(Data records begins)

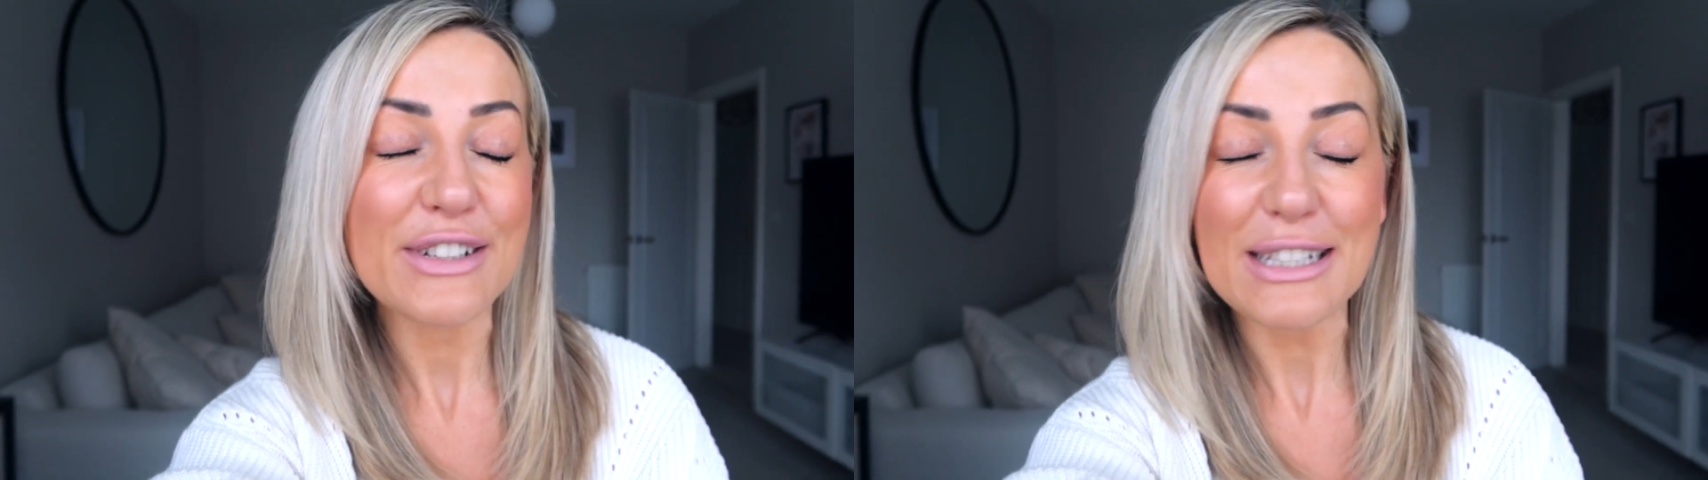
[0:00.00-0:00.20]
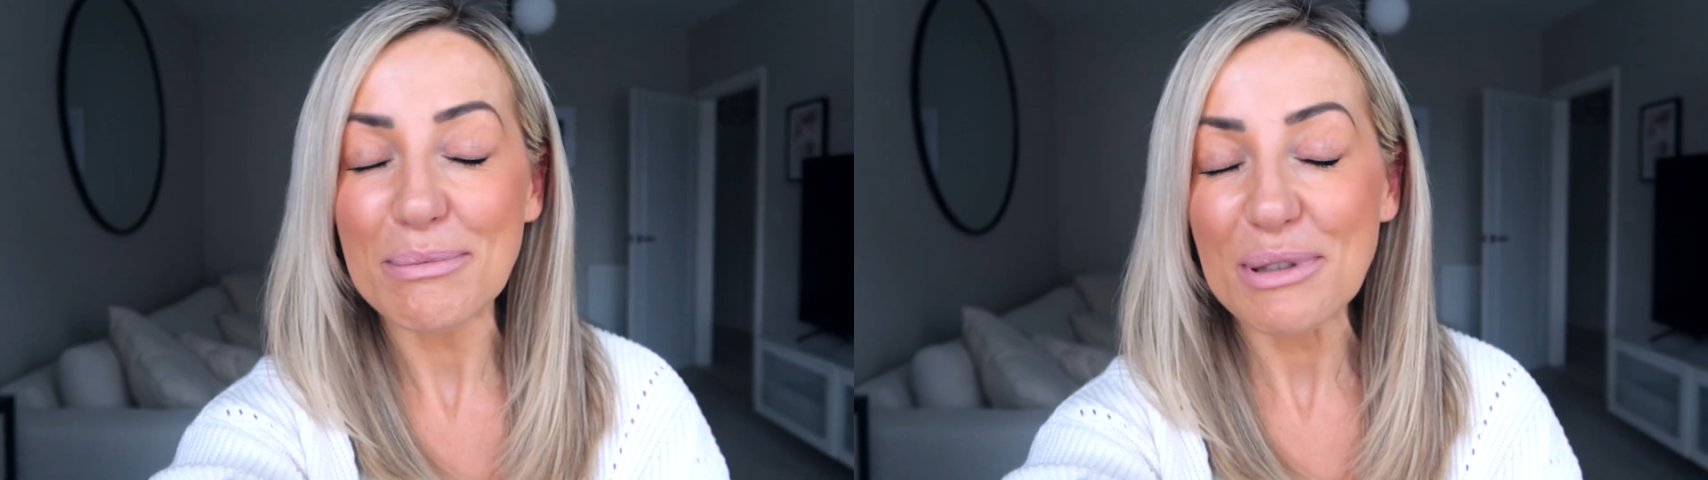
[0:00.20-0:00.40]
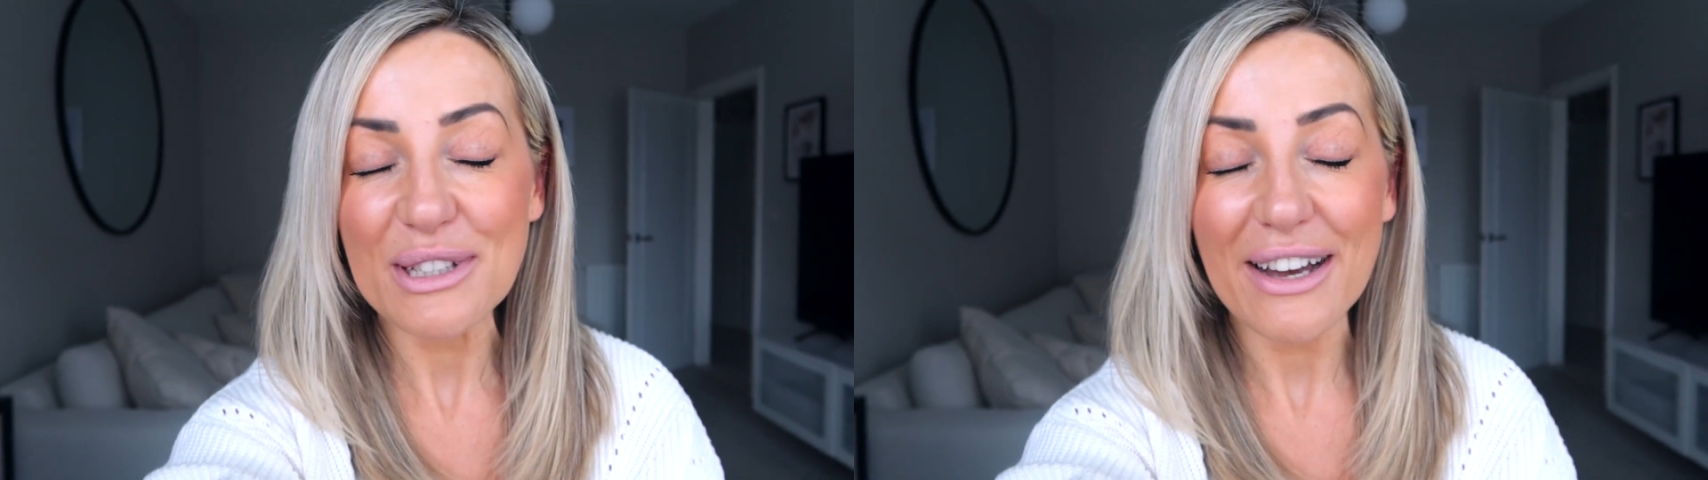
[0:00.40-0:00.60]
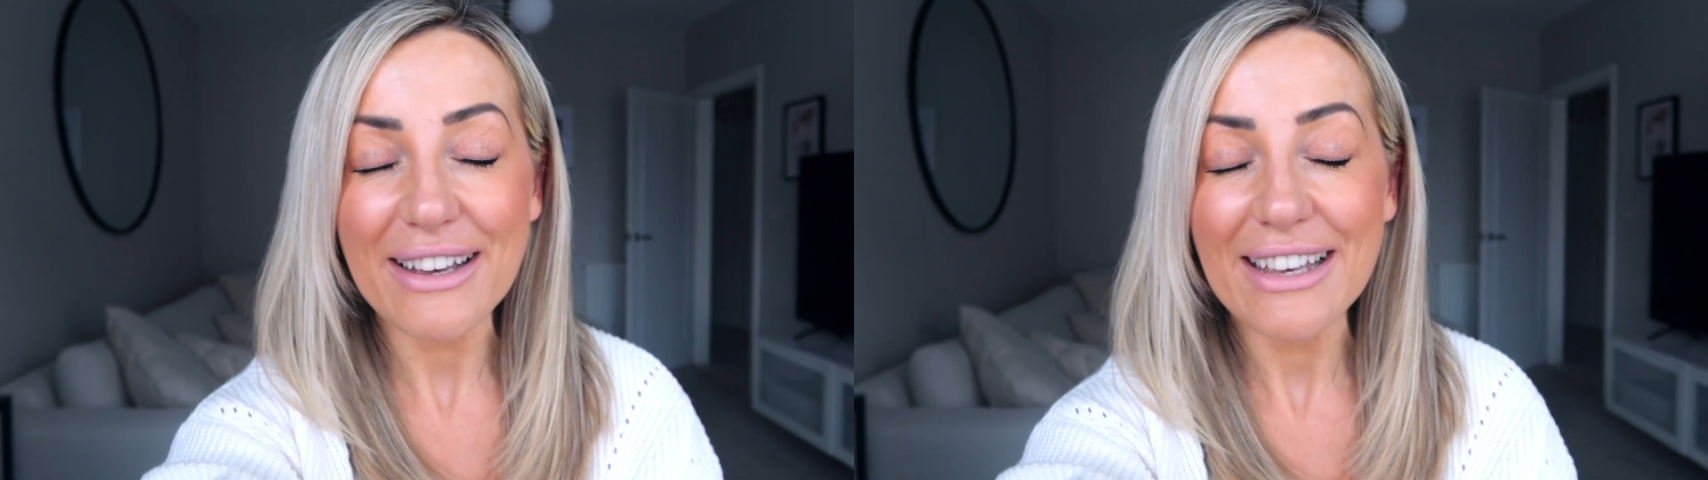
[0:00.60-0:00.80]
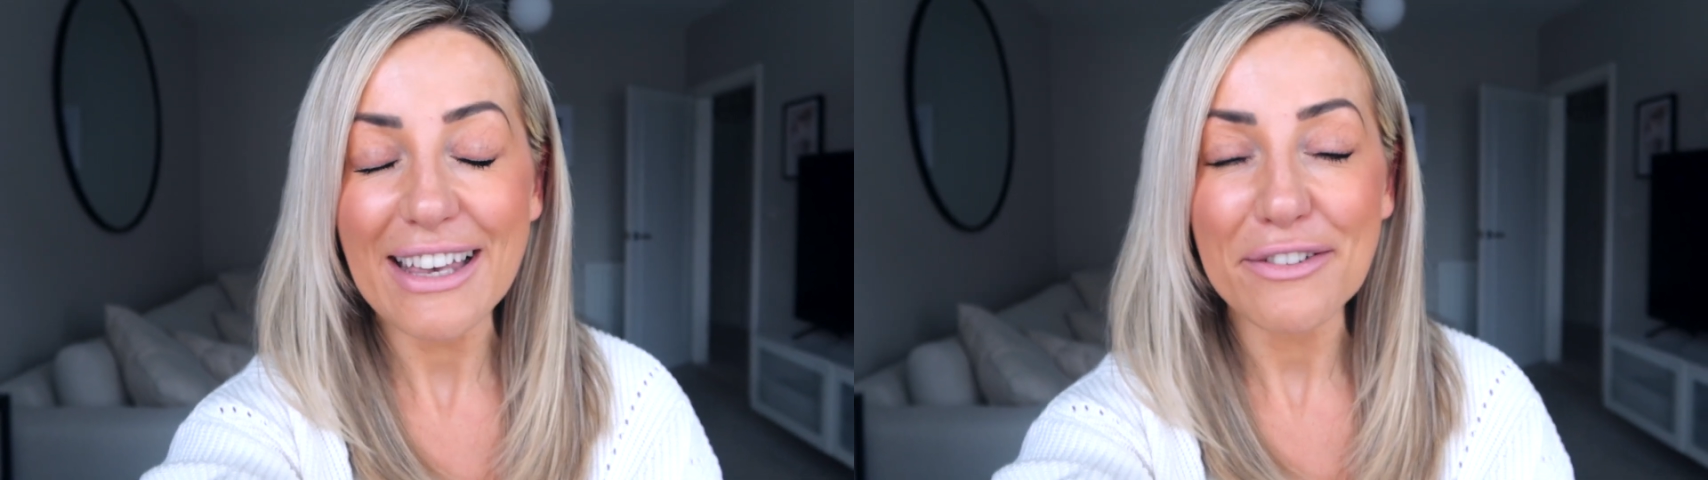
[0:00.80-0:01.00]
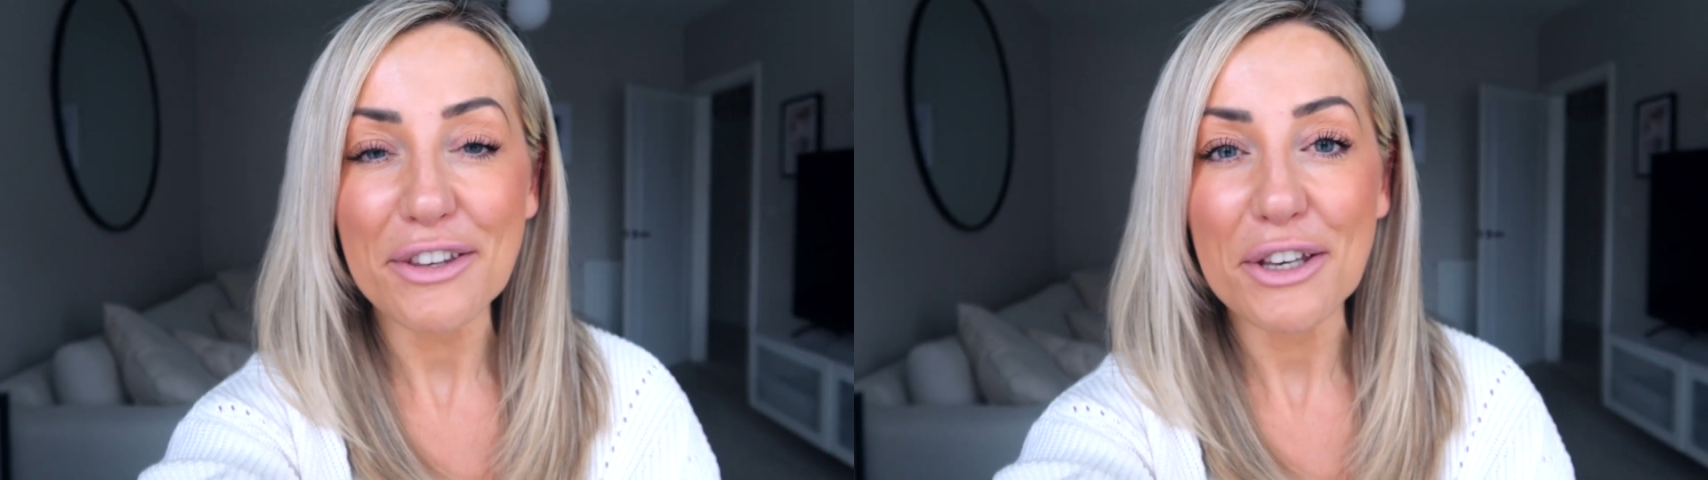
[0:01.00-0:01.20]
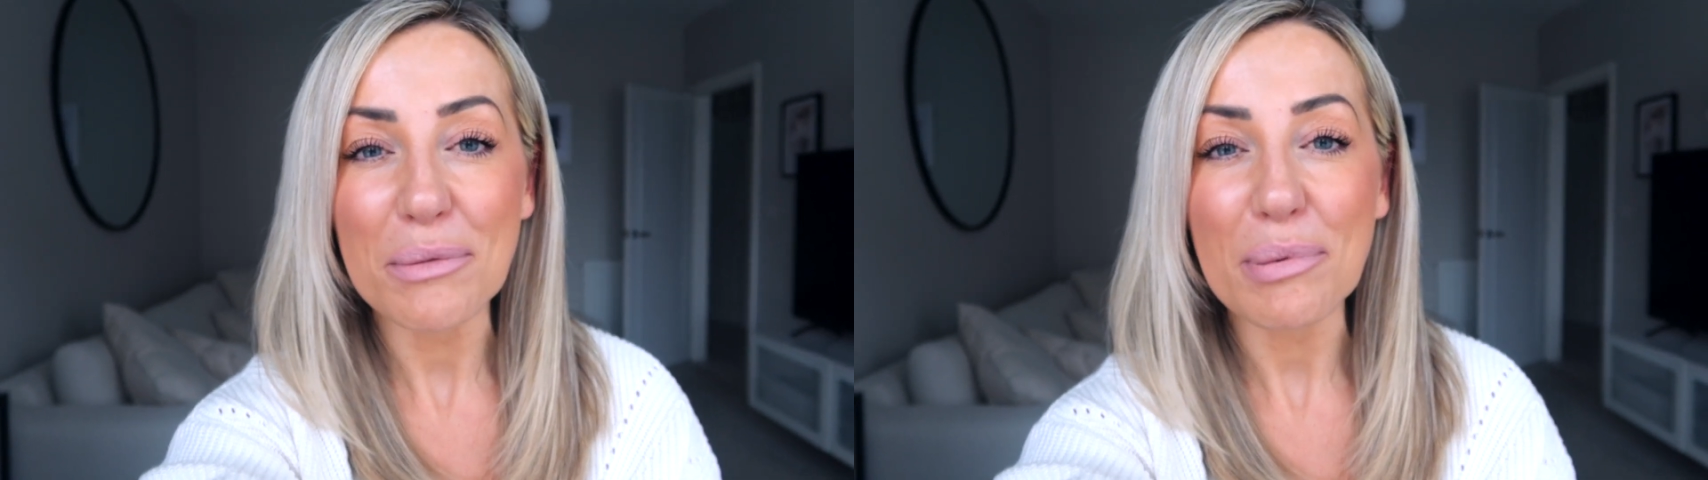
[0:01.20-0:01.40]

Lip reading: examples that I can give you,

(Data records ends)
(Data records begins)

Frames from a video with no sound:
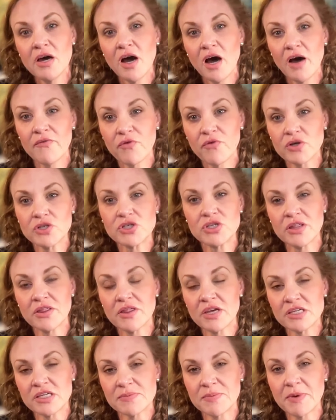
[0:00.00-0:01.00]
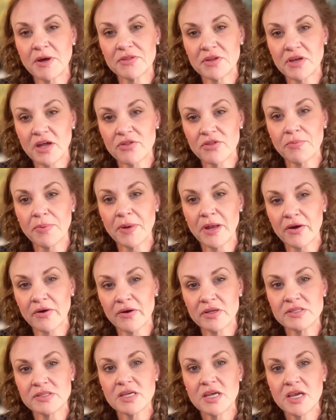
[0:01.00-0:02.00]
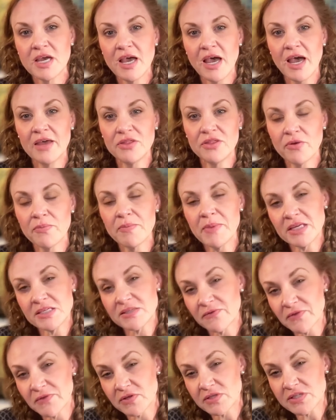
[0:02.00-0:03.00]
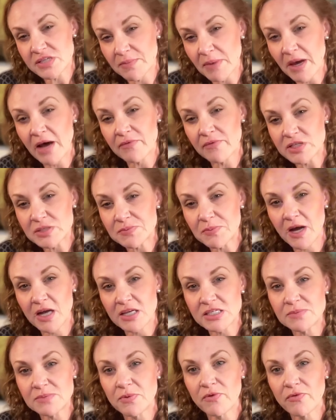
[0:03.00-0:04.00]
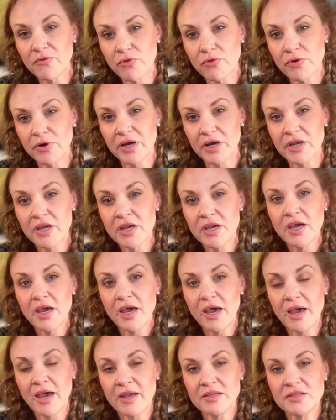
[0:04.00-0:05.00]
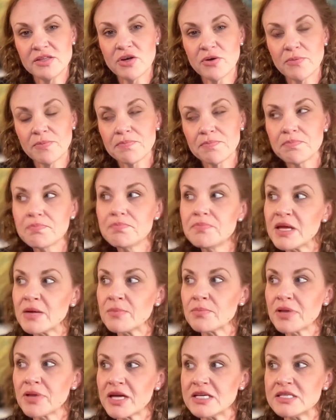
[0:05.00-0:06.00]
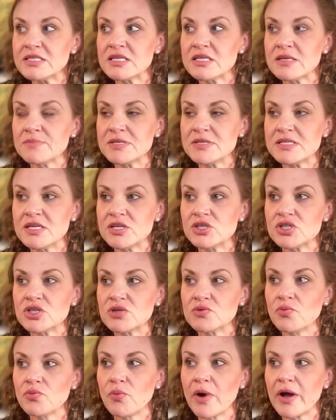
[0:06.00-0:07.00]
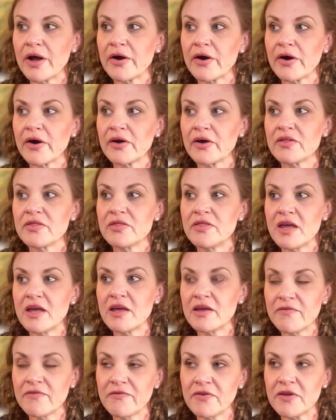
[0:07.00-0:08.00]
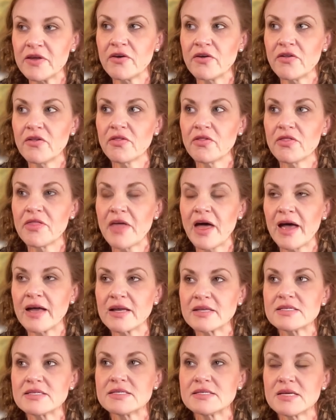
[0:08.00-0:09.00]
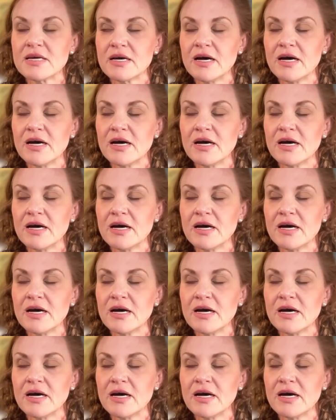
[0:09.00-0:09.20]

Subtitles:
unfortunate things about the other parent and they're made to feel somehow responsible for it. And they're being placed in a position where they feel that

(Data records ends)

Problem description:
Both boundary lines included, write out word for word only the lines above from the one containing "[0:00.80-0:01.00]" to the one containing "Lip reading: examples", leaving out any pictures.

Problem solution:
[0:00.80-0:01.00]
[0:01.00-0:01.20]
[0:01.20-0:01.40]

Lip reading: examples that I can give you,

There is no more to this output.